Emmisine Kalsın...

Adnan Menderes'in gelini Münevver hanım, oyunu SODEP’e mi verecekmiş? Duyunca:
Neden olmasın? diye düşündüm.
Eski demokratlardan bazıları —adlarını da yazsam mı?— yarın yapılacak seçimlerde, kime oy kullanacaklarını anlatırken, şöyle bir mantığı da ileri sürmekteler:
Bizim eski demokratlar olarak, oylarımızı Doğru Yol Partisi adayına vermemiz doğaldır. Ancak, Doğru Yol Partisi Ankara'da kazanamaz. Kazansa kazansa, SODEP adayı Vedat Dalokay kazanır. Bu açıdan, oylarımızı Dalokay'a vermemiz gerekir. Fakaaat, SODEP iktidarda değildir, iktidarda Turgut Bey'in ANAP'ı olduğuna göre, belediyenin rahat çalışması, bizim de Ankara 'da erinç içinde yaşamamız için, oylarımızı ANAP adayına vereceğiz!
Nasıl mantık? Kırk altıdan beri büyük gelişme!
Eşi Doğru Yol Partisi için çalışan bir bayan da oyunu SODEP'e verecek...
Nereden bilecek oyumu SODEP'e verdiğimi? diyor.
Kapatılan sağ bir partinin üyelerinden biri telefon etti, şöyle dedi:
—Ben bir zamanlar belediye başkanlığı için adaylığımı koymuştum. Bu seçimde oyumu ANAP’a kullanacağım. Oyumun sizin için bir değeri varsa, yazarsınız!
19 Mart pazartesi günü çıkan "Siyaset 84" ekinde. Şirin Tekeli'yle, Erhan Karaesmen'in yorumları vardı. Bunlarda, eski partilerden MHP'nin oylarının çokluk, ANAP’a gittiği ileri sürülmekteydi. Kapatılan sağ bir partinin üyesinin telefonu, bu yorumları doğrular nitelikte olduğundan değer taşıyordu...
Erhan Karaesmen, yorumunda şöyle diyordu:
Orta sağa olan sempati yoğunlaşması 6 Kasımda da sürmüştür. Orta sağ ve sağdan orta sola doğru bir bekleyiş ve sempati kayması sağlamak büyük emek ve ısrarlı çaba gerektirecektir...
Erhan Karaesmen, yazısının sonlarına doğru, belki çok kimsenin bilmediği, yerel seçimlerde uygulanacak sistemin büyük partiye yarayacağını gösteren bir özelliğini de anlatır. Şöyle diyor Karaesmen:
... Çok sayıda partinin aldığı oylar baştan bir azaltılmaktadır.
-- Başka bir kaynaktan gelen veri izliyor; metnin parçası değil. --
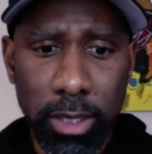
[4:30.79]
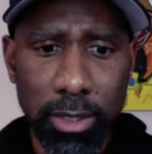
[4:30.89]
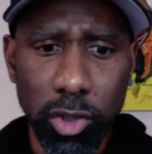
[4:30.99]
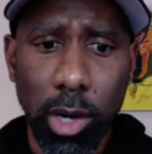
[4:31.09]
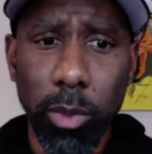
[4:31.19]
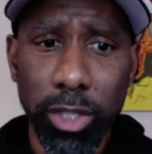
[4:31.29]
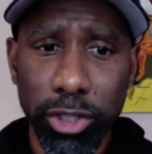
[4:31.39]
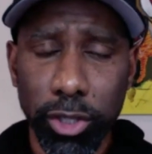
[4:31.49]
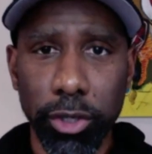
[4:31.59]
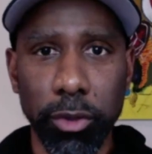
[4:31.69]
And so I want to
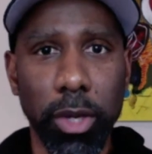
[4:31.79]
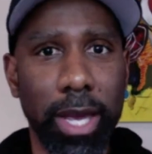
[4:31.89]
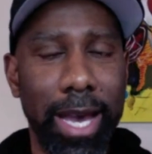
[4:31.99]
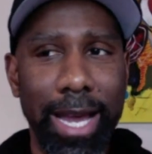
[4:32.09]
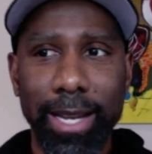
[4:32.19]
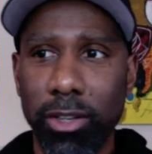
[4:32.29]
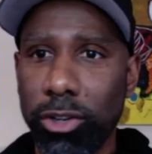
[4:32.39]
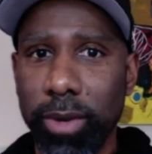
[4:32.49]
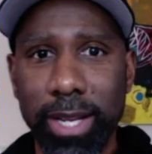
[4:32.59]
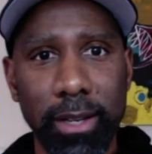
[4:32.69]
show you, I didn't
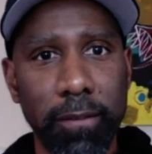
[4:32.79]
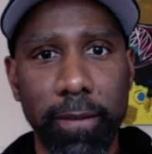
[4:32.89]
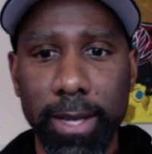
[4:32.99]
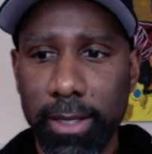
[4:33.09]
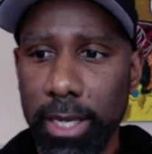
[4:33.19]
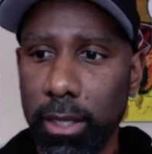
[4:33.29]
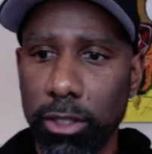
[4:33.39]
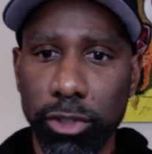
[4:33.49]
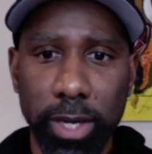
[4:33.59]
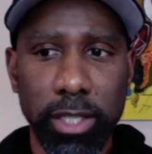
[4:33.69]
create any fancy
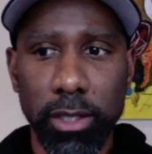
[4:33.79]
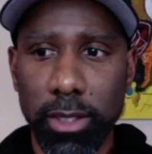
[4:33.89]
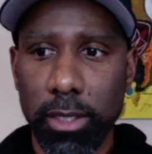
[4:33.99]
illustrations.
Bu azaltma, toplam geçerli oy sayısının yüzde onu kadar bir oy meblağının her parti listesinin aldığı oylardan düşülmesiyle gerçekleşmektedir. 6 partili 25 Mart seçiminde, bir yerleşme merkezinde toplam geçerli 100.000 oy, 1’nci, 2'nci... 6'ncı parti arasında 34.000; 22.000; 16 000; 12.000, 9.000 ve 7.000 biçiminde dağılmış olsun. Dağılım hesabına girecek oyların saptanması için, baştan toplam geçerli 100.000 oyun yüzde 10'u olan 10.000'i tek tek parti listelerinin aldığı oylardan düşelim. 24.000; 12.000; 6 000; 2.000; —1.000 ve —3.000 sayılarını elde ederiz. —1.000 ve —3.000 sayıları ya da eksili sıfırdan küçük sayı oy dağılımına giremez. Böylece beşinci ve altıncı partiye üyelik verilmez. Kalan dört parti arasında, örneğin bu büyüklükteki bir kentin çıkarması beklenebilecek 31 belediye meclisi üyeliğini dağıtalım. Büyükten küçüğe doğru 18, 8, 4, 1 üyeliğe varılır. Böylece en büyük parti toplam oyların sadece yüzde 34'ü ile çok rahat ve sızıltı çıkarmayacak bir mutlak çoğunluk elde etmiştir. İki en küçük parti toplam oyların yüzde 16’sı ile belediye meclisinde seslerini duyurma şansını yitirmiştir. Diğer küçük partilerin de kaybı bulunduğunu bir basit karşılaştırma ile hemen görebiliriz. Klasik d'hont sistemi uygulansaydı, dağılım: 11,7, 5, 4, 2,2 biçiminde olacaktı...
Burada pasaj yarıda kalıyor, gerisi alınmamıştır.